Le 22 octobre 2019, lors d’une séance de questions-réponses au Parlement, Abiy Ahmed a fustigé ces « propriétaires de médias qui n’ont pas de passeport éthiopien et jouent un double jeu […]. En période de paix, ils sont là, et quand il y a des troubles, ils ne sont plus là ». Nombre d’observateurs y ont vu une menace à peine déguisée à l’adresse du militant de nationalité américaine, régulièrement accusé d’attiser les haines ethniques.
Le soir même, Jawar Mohammed, qui a pris pour habitude de dénoncer ouvertement la « dérive autoritaire » de celui qui l’a fait revenir au pays, a affirmé que les autorités lui avaient retiré son service de protection sans l’en avoir averti au préalable, et ce dans le but de « lancer ensuite sur [lui] une foule d’assaillants ». Il n’en fallait pas plus pour déchaîner des centaines de jeunes activistes oromos, qui se sont pressés dès le lendemain à son domicile en chantant « Down, down Abiy » (« Abiy dégage ! »). Le mouvement s’est depuis propagé dans d’autres villes d’Oromia. Les confrontations avec la police et les affrontements intercommunautaires y ont fait 86 morts en deux semaines.
Brutal retour sur terre
Pour le Premier ministre, tout juste auréolé du prix Nobel de la paix, le retour sur terre est brutal. Le 26 octobre, Abiy Ahmed a dénoncé une « tentative de provoquer une crise ethnique et religieuse » et appelé une nouvelle fois à l’unité. Si la rupture entre les deux hommes semble aujourd’hui consommée, le conflit qui les oppose révèle deux visions diamétralement opposées de la politique éthiopienne, tout en soulignant la fragilité de la popularité de l’homme fort d’Addis-Abeba. Abiy Ahmed ambitionne d’unifier l’EPRDF, la coalition au pouvoir.
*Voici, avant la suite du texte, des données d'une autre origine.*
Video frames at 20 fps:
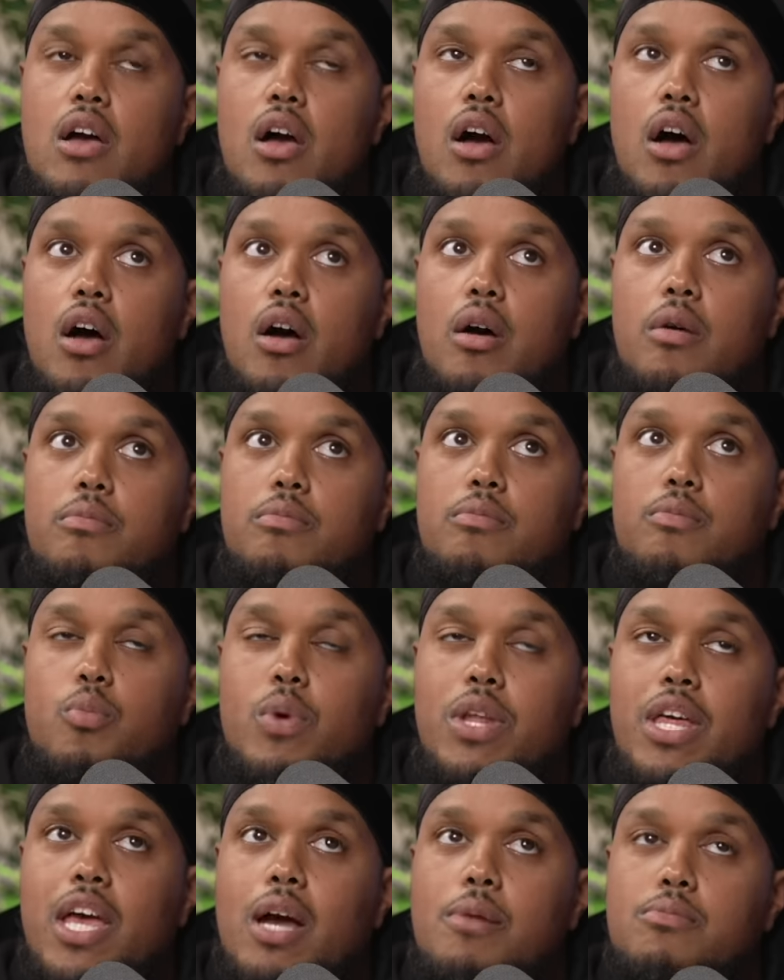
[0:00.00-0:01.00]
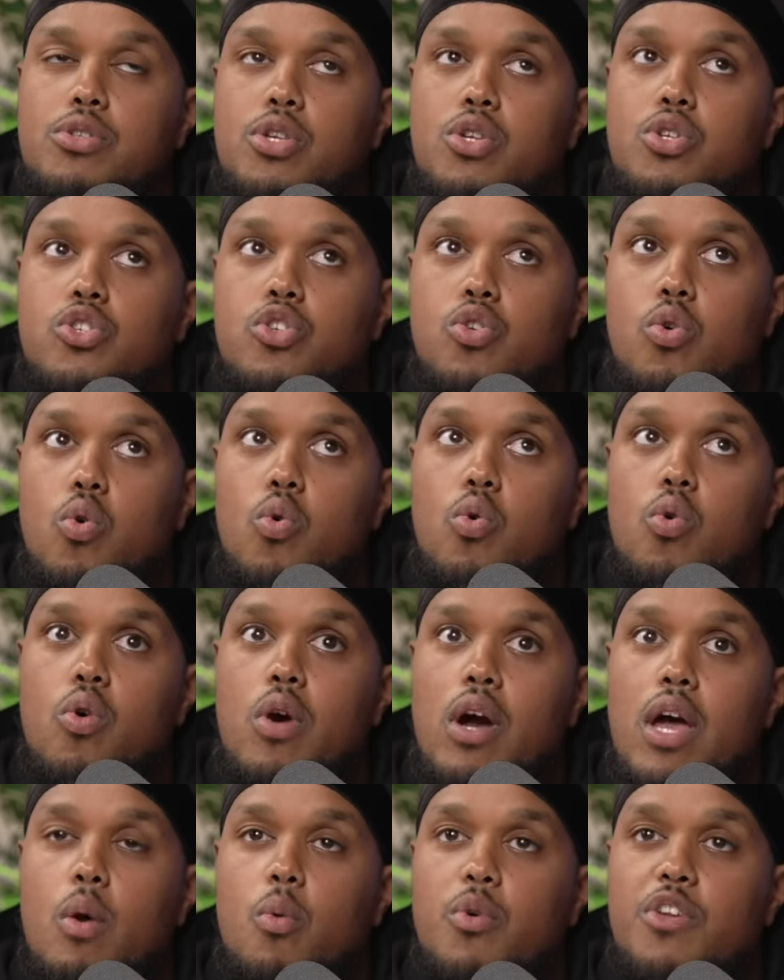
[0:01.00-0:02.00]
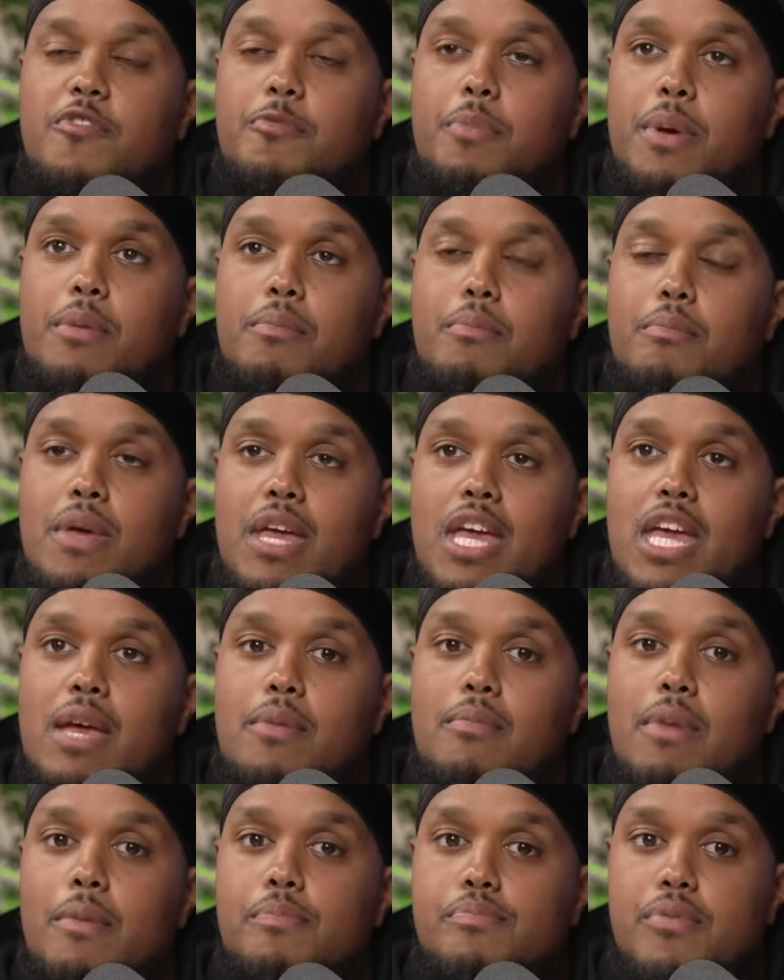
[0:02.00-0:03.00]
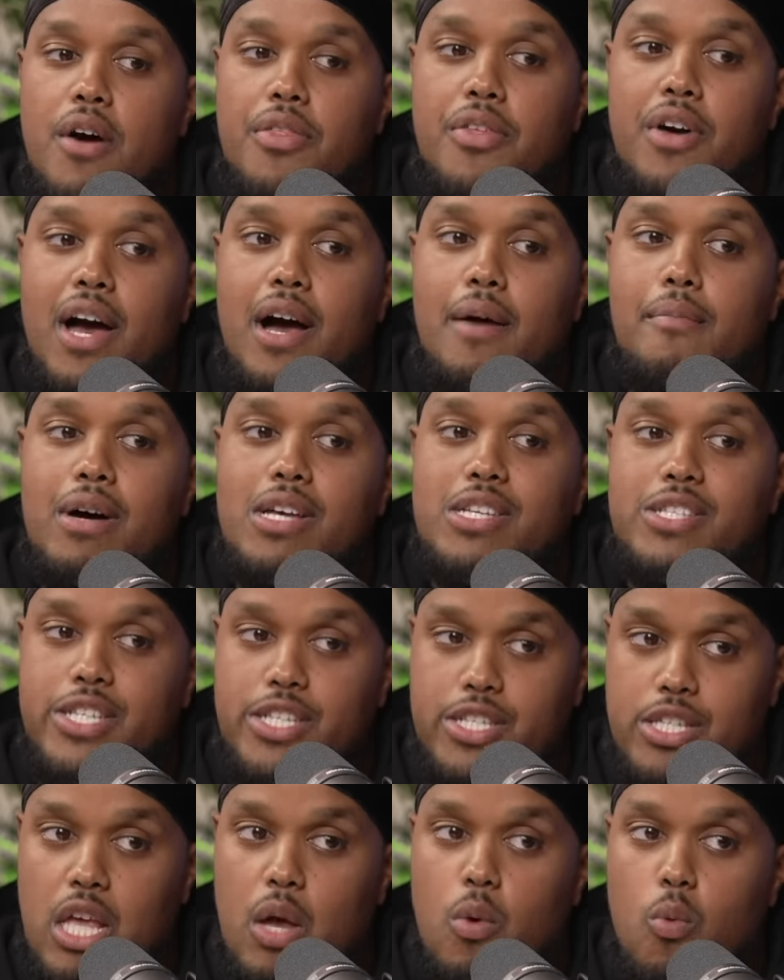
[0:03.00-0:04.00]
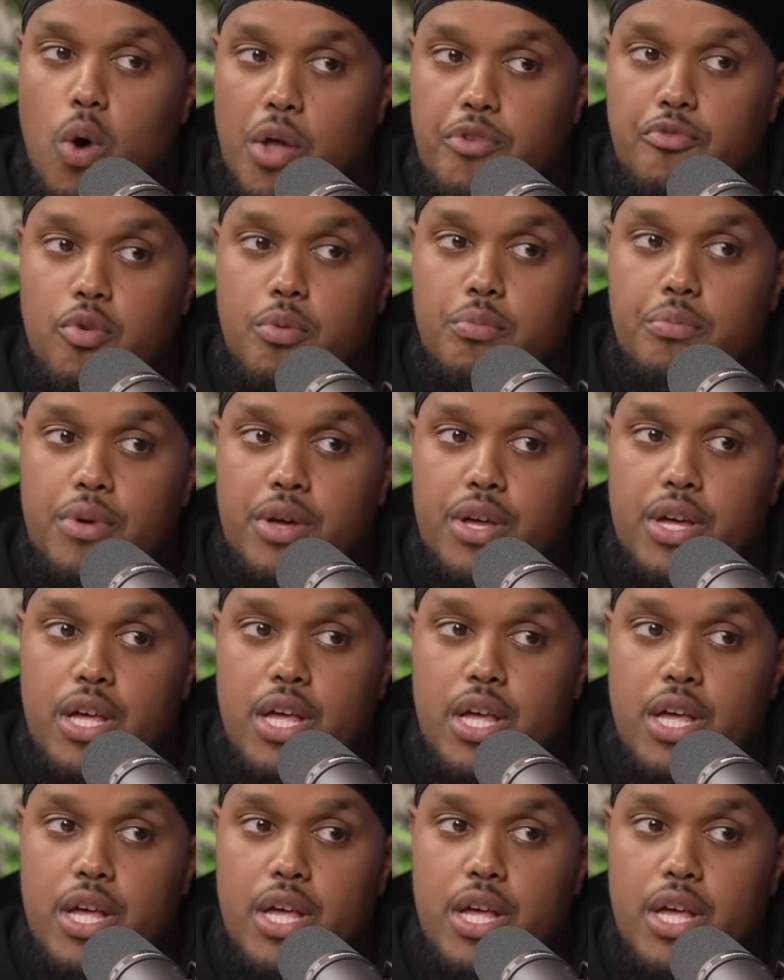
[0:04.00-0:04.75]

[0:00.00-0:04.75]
um, when it comes to school, it would have been me, my brother, and my sister in one room.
Pour ses détracteurs, cela reviendrait à diminuer le poids de l’Organisation démocratique des peuples oromos. Jawar Mohammed, qui aime dire qu’il est oromo avant d’être éthiopien, a toujours plaidé pour que sa communauté, historiquement marginalisée, ait davantage de poids politique. En mobilisant ses partisans alors que le pouvoir de Desalegn vacillait, il avait indirectement participé à l’ascension éclair d’Abiy. Mais il estime que ce dernier s’est éloigné du vrai combat des Queeroos, les activistes oromos.
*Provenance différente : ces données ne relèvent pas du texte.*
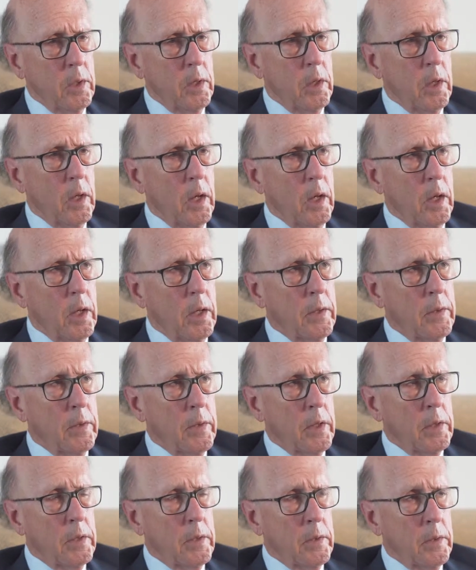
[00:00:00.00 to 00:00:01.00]

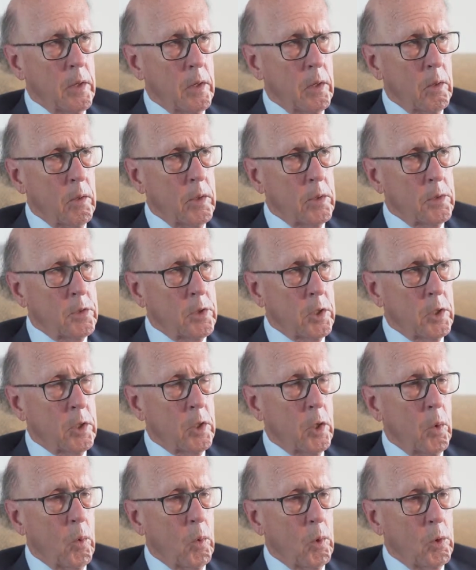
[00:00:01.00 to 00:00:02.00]
that there is a
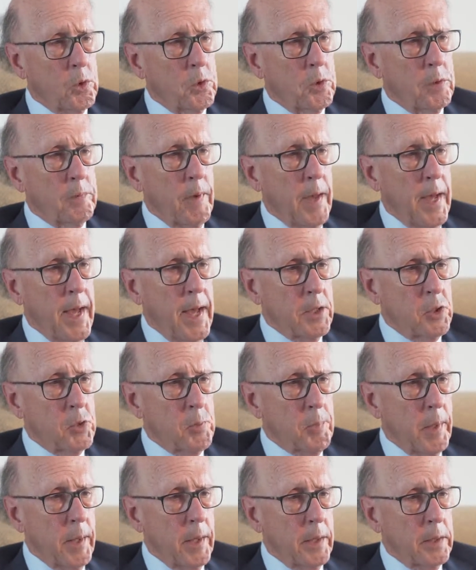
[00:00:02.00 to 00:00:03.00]
coercive
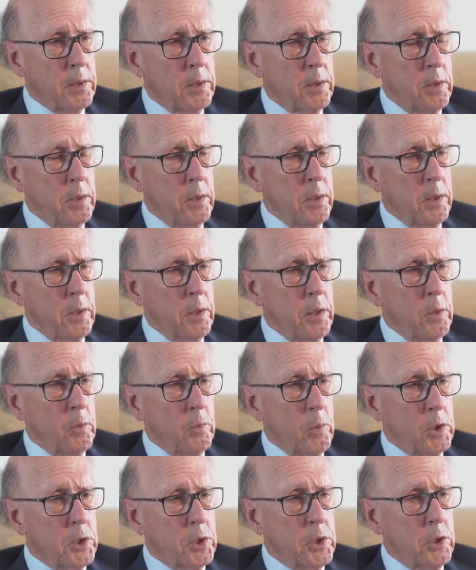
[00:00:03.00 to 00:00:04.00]
aspect in
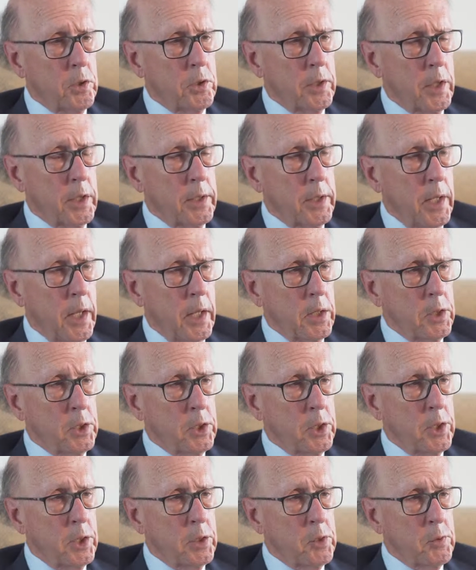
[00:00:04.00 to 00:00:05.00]
which their
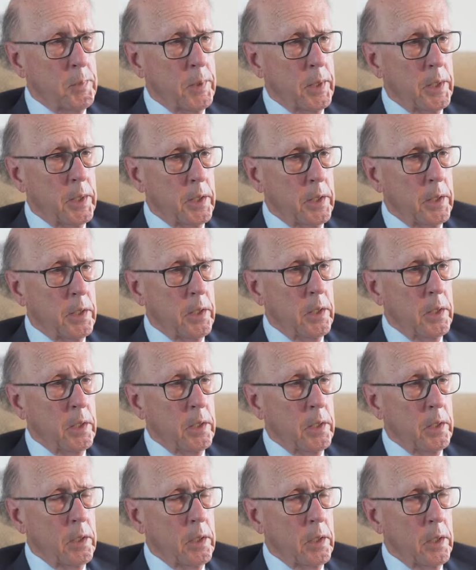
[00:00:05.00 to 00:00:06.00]
technology is being
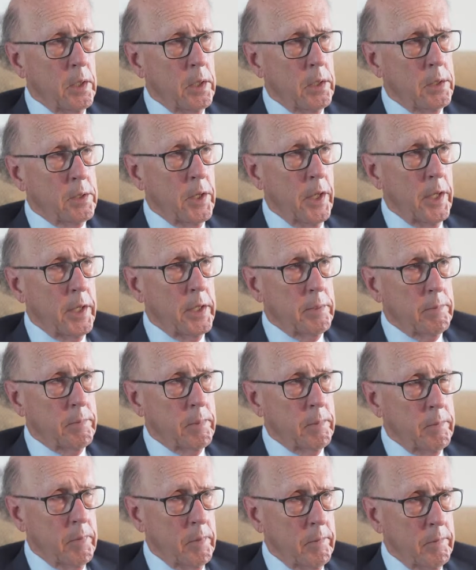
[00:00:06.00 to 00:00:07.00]
taken
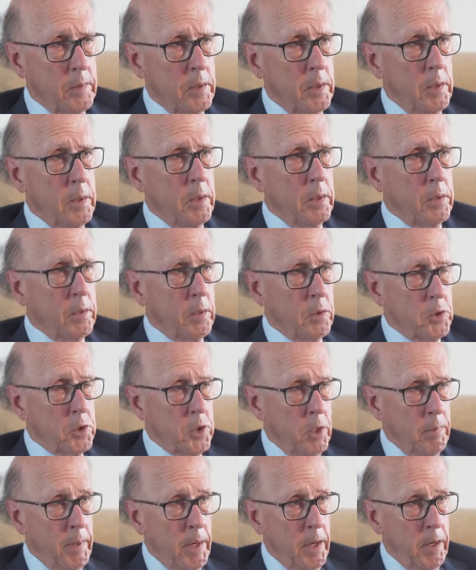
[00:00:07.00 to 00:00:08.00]
from them. There are
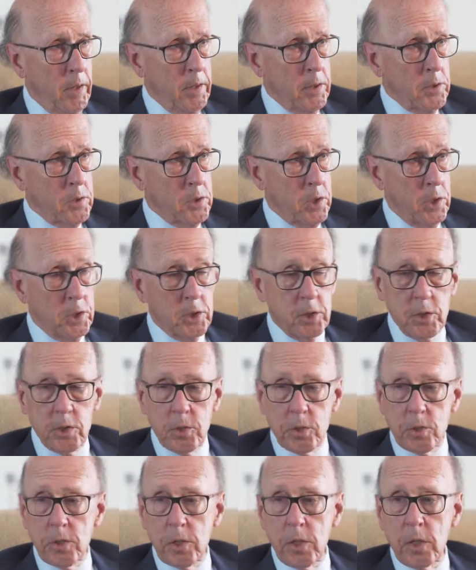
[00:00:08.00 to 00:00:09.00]
some areas such
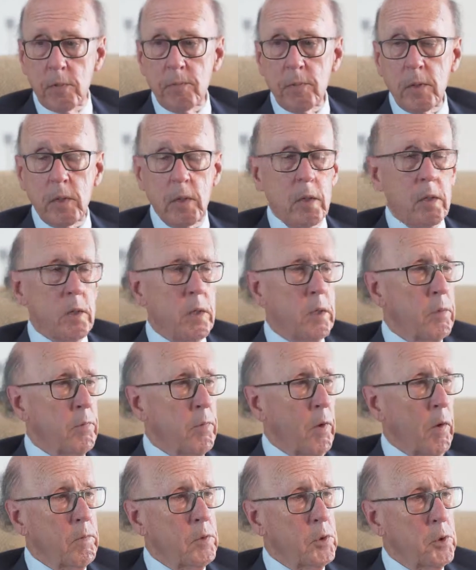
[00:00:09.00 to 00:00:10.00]
as
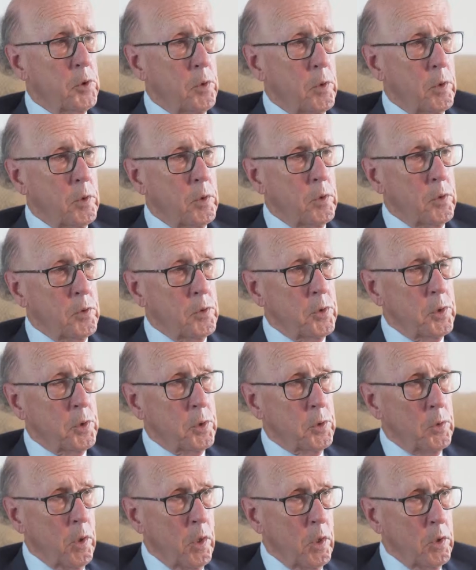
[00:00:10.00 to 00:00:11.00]
pharmaceuticals
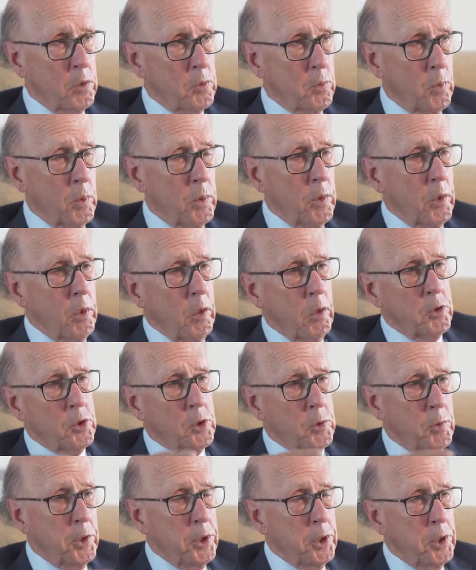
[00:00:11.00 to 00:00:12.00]
and drugs where there are
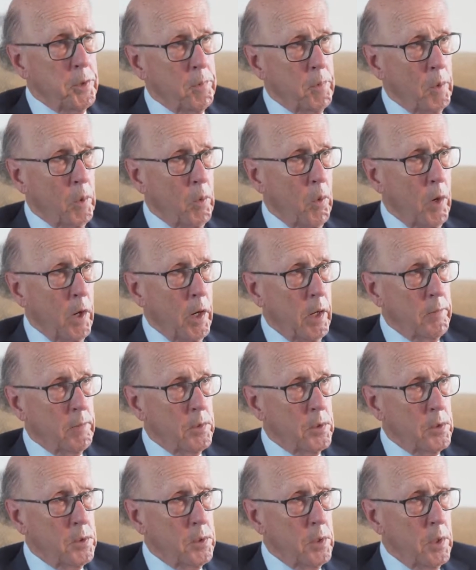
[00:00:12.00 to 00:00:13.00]
stringent
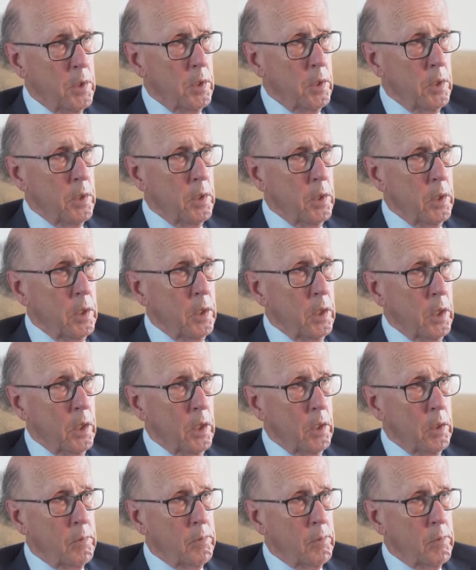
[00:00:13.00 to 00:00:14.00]
requirements
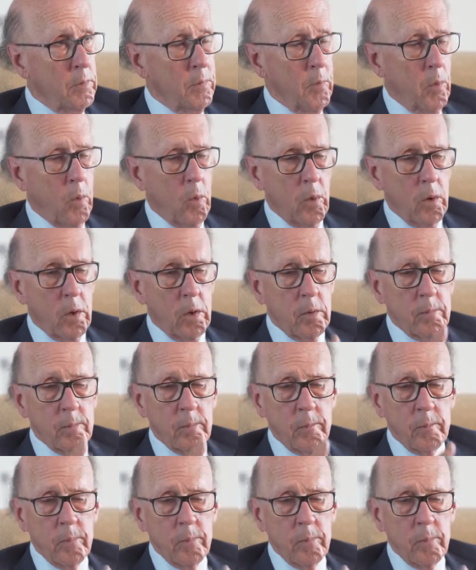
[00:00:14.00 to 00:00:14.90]
for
Face à la montée des ethnonationalismes, le Premier ministre avance prudemment. Pour avoir bénéficié de la dernière vague de contestation, il sait combien la réponse répressive peut se révéler périlleuse. Jawar Mohammed en est conscient. Lui qui assurait jusque-là ne pas vouloir briguer de responsabilités politiques rêve désormais de tenir un rôle actif dans son pays.